Maintainer: Tomasz Kalinowski tomasz@posit.co

Authors:

Other contributors:

References

https://github.com/rstudio/cloudml

See Also

Useful links:


Deploy SavedModel to CloudML

Description

Deploys a SavedModel to CloudML model for online predictions.

Usage

cloudml_deploy(
  export_dir_base,
  name,
  version = paste0(name, "_1"),
  region = NULL,
  config = NULL
)

Arguments

export_dir_base

A string containing a directory containing an exported SavedModels. Consider using tensorflow::export_savedmodel() to export this SavedModel.

name

The name for this model (required)

version

The version for this model. Versions start with a letter and contain only letters, numbers and underscores. Defaults to name_1

region

The region to be used to deploy this model.

config

A list, YAML or JSON configuration file as described https://cloud.google.com/vertex-ai.

See Also

cloudml_predict()

Other CloudML functions: cloudml_predict(), cloudml_train()
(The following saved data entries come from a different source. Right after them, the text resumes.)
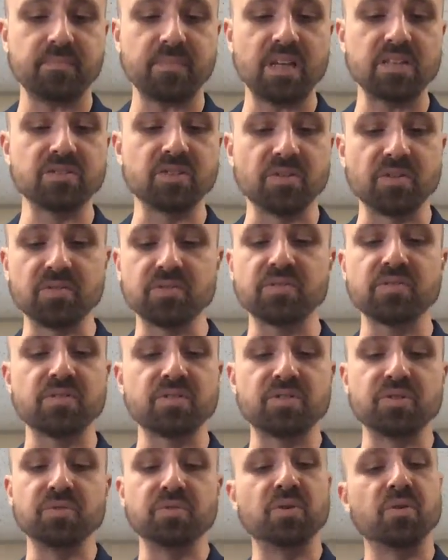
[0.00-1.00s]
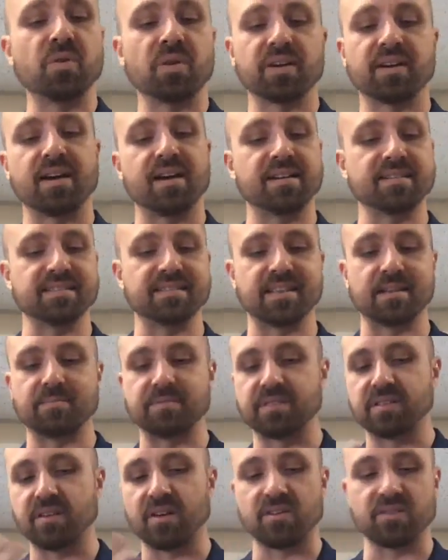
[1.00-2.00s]
So those are the two core
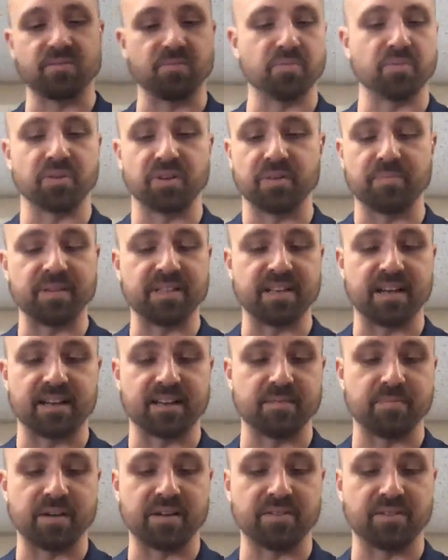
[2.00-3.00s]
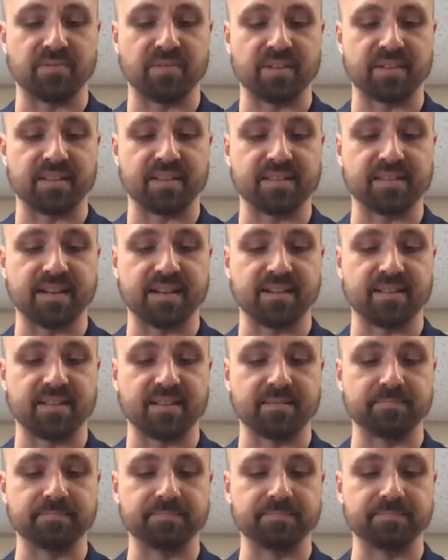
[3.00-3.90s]
concepts that we're going to be talking about throughout the entire thing.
Perform Prediction over a CloudML Model.

Description

Perform online prediction over a CloudML model, usually, created using cloudml_deploy()

Usage

cloudml_predict(instances, name, version = paste0(name, "_1"), verbose = FALSE)

Arguments

instances

A list of instances to be predicted. While predicting a single instance, list wrapping this single instance is still expected.

name

The name for this model (required)

version

The version for this model. Versions start with a letter and contain only letters, numbers and underscores. Defaults to name_1

verbose

Should additional information be reported?

See Also

cloudml_deploy()

Other CloudML functions: cloudml_deploy(), cloudml_train()


Train a model using Cloud ML

Description

Upload a TensorFlow application to Google Cloud, and use that application to train a model.

Usage

cloudml_train(
  file = "train.R",
  master_type = NULL,
  flags = NULL,
  region = NULL,
  config = NULL,
  collect = "ask",
  dry_run = FALSE
)

Arguments

file

File to be used as entrypoint for training.

master_type

Training master node machine type. "standard" provides a basic machine configuration suitable for training simple models with small to moderate datasets. See the documentation at https://cloud.google.com/vertex-ai/docs/reference/rest/v1/MachineSpec for details on available machine types.

flags

Named list with flag values (see flags()) or path to YAML file containing flag values.

region

The region to be used for training.

config

A list, YAML or JSON configuration file as described https://cloud.google.com/vertex-ai.

collect

Logical. If TRUE, collect job when training is completed (blocks waiting for the job to complete). The default ("ask") will interactively prompt the user whether to collect the results or not.

dry_run

Triggers a local dry run over the deployment phase to validate packages and packing work as expected.

See Also

job_status(), job_collect(), job_cancel()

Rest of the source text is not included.